Task prompt: All records that follow are to be output exactly.

━━━━━ Material shown

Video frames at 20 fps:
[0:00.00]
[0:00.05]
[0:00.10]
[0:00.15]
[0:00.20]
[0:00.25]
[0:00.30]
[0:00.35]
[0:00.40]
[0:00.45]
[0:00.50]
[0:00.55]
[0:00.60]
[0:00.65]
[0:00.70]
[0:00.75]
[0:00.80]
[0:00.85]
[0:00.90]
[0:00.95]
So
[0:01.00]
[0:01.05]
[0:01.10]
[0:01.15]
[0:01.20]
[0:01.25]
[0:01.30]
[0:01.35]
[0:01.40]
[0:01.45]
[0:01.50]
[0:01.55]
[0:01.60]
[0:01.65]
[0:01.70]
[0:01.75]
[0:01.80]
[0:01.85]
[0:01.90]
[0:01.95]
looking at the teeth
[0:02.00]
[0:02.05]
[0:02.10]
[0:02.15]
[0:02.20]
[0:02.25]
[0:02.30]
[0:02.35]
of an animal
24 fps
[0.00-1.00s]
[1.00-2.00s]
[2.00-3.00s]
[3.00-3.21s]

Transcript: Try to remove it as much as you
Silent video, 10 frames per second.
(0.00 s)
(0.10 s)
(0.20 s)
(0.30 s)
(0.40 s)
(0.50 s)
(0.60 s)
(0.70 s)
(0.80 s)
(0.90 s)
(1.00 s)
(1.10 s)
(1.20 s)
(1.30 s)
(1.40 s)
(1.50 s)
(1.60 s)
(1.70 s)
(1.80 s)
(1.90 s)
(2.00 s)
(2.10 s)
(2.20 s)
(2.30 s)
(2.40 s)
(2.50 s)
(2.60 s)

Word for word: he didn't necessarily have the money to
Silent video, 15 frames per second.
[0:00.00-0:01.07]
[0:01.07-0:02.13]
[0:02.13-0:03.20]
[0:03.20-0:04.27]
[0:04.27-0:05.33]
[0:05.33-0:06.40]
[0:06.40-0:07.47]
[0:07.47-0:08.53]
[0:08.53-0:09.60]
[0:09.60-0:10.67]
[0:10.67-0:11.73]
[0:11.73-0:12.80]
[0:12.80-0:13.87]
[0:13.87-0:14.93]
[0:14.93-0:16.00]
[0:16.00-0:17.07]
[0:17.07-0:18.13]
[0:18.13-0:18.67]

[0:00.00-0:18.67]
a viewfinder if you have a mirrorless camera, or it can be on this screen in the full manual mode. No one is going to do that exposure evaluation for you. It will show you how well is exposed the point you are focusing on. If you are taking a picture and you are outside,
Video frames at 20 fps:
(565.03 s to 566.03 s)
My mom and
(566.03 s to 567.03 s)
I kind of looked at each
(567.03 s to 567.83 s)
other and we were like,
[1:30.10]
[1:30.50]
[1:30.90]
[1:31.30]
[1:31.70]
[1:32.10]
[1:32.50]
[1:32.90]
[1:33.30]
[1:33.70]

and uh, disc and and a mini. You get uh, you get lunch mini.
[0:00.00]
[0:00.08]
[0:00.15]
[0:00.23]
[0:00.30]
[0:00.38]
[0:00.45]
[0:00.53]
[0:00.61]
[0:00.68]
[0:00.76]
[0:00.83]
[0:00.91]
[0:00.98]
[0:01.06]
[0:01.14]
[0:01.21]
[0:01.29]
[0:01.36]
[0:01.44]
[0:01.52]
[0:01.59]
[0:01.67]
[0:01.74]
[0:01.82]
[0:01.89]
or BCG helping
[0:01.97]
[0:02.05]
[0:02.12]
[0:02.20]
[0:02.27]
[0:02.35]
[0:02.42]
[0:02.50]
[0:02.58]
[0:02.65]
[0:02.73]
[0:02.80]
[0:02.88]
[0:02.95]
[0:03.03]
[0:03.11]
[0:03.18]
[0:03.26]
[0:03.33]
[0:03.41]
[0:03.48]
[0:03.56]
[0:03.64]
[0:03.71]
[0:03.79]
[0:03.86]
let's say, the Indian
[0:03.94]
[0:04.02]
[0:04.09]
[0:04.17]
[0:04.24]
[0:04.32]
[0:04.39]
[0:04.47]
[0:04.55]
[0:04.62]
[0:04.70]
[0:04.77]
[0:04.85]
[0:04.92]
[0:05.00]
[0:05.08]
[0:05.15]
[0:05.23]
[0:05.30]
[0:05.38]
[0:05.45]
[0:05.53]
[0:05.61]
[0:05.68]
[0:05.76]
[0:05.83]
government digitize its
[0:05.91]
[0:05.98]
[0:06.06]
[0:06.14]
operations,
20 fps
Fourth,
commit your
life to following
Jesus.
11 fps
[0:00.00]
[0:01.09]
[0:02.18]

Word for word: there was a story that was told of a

━━━━━━━━━━

Response for this exercise:
Video frames at 20 fps:
[0:00.00]
[0:00.05]
[0:00.10]
[0:00.15]
[0:00.20]
[0:00.25]
[0:00.30]
[0:00.35]
[0:00.40]
[0:00.45]
[0:00.50]
[0:00.55]
[0:00.60]
[0:00.65]
[0:00.70]
[0:00.75]
[0:00.80]
[0:00.85]
[0:00.90]
[0:00.95]
So
[0:01.00]
[0:01.05]
[0:01.10]
[0:01.15]
[0:01.20]
[0:01.25]
[0:01.30]
[0:01.35]
[0:01.40]
[0:01.45]
[0:01.50]
[0:01.55]
[0:01.60]
[0:01.65]
[0:01.70]
[0:01.75]
[0:01.80]
[0:01.85]
[0:01.90]
[0:01.95]
looking at the teeth
[0:02.00]
[0:02.05]
[0:02.10]
[0:02.15]
[0:02.20]
[0:02.25]
[0:02.30]
[0:02.35]
of an animal
24 fps
[0.00-1.00s]
[1.00-2.00s]
[2.00-3.00s]
[3.00-3.21s]

Transcript: Try to remove it as much as you
Silent video, 10 frames per second.
(0.00 s)
(0.10 s)
(0.20 s)
(0.30 s)
(0.40 s)
(0.50 s)
(0.60 s)
(0.70 s)
(0.80 s)
(0.90 s)
(1.00 s)
(1.10 s)
(1.20 s)
(1.30 s)
(1.40 s)
(1.50 s)
(1.60 s)
(1.70 s)
(1.80 s)
(1.90 s)
(2.00 s)
(2.10 s)
(2.20 s)
(2.30 s)
(2.40 s)
(2.50 s)
(2.60 s)

Word for word: he didn't necessarily have the money to
Silent video, 15 frames per second.
[0:00.00-0:01.07]
[0:01.07-0:02.13]
[0:02.13-0:03.20]
[0:03.20-0:04.27]
[0:04.27-0:05.33]
[0:05.33-0:06.40]
[0:06.40-0:07.47]
[0:07.47-0:08.53]
[0:08.53-0:09.60]
[0:09.60-0:10.67]
[0:10.67-0:11.73]
[0:11.73-0:12.80]
[0:12.80-0:13.87]
[0:13.87-0:14.93]
[0:14.93-0:16.00]
[0:16.00-0:17.07]
[0:17.07-0:18.13]
[0:18.13-0:18.67]

[0:00.00-0:18.67]
a viewfinder if you have a mirrorless camera, or it can be on this screen in the full manual mode. No one is going to do that exposure evaluation for you. It will show you how well is exposed the point you are focusing on. If you are taking a picture and you are outside,
Video frames at 20 fps:
(565.03 s to 566.03 s)
My mom and
(566.03 s to 567.03 s)
I kind of looked at each
(567.03 s to 567.83 s)
other and we were like,
[1:30.10]
[1:30.50]
[1:30.90]
[1:31.30]
[1:31.70]
[1:32.10]
[1:32.50]
[1:32.90]
[1:33.30]
[1:33.70]

and uh, disc and and a mini. You get uh, you get lunch mini.
[0:00.00]
[0:00.08]
[0:00.15]
[0:00.23]
[0:00.30]
[0:00.38]
[0:00.45]
[0:00.53]
[0:00.61]
[0:00.68]
[0:00.76]
[0:00.83]
[0:00.91]
[0:00.98]
[0:01.06]
[0:01.14]
[0:01.21]
[0:01.29]
[0:01.36]
[0:01.44]
[0:01.52]
[0:01.59]
[0:01.67]
[0:01.74]
[0:01.82]
[0:01.89]
or BCG helping
[0:01.97]
[0:02.05]
[0:02.12]
[0:02.20]
[0:02.27]
[0:02.35]
[0:02.42]
[0:02.50]
[0:02.58]
[0:02.65]
[0:02.73]
[0:02.80]
[0:02.88]
[0:02.95]
[0:03.03]
[0:03.11]
[0:03.18]
[0:03.26]
[0:03.33]
[0:03.41]
[0:03.48]
[0:03.56]
[0:03.64]
[0:03.71]
[0:03.79]
[0:03.86]
let's say, the Indian
[0:03.94]
[0:04.02]
[0:04.09]
[0:04.17]
[0:04.24]
[0:04.32]
[0:04.39]
[0:04.47]
[0:04.55]
[0:04.62]
[0:04.70]
[0:04.77]
[0:04.85]
[0:04.92]
[0:05.00]
[0:05.08]
[0:05.15]
[0:05.23]
[0:05.30]
[0:05.38]
[0:05.45]
[0:05.53]
[0:05.61]
[0:05.68]
[0:05.76]
[0:05.83]
government digitize its
[0:05.91]
[0:05.98]
[0:06.06]
[0:06.14]
operations,
20 fps
Fourth,
commit your
life to following
Jesus.
11 fps
[0:00.00]
[0:01.09]
[0:02.18]

Word for word: there was a story that was told of a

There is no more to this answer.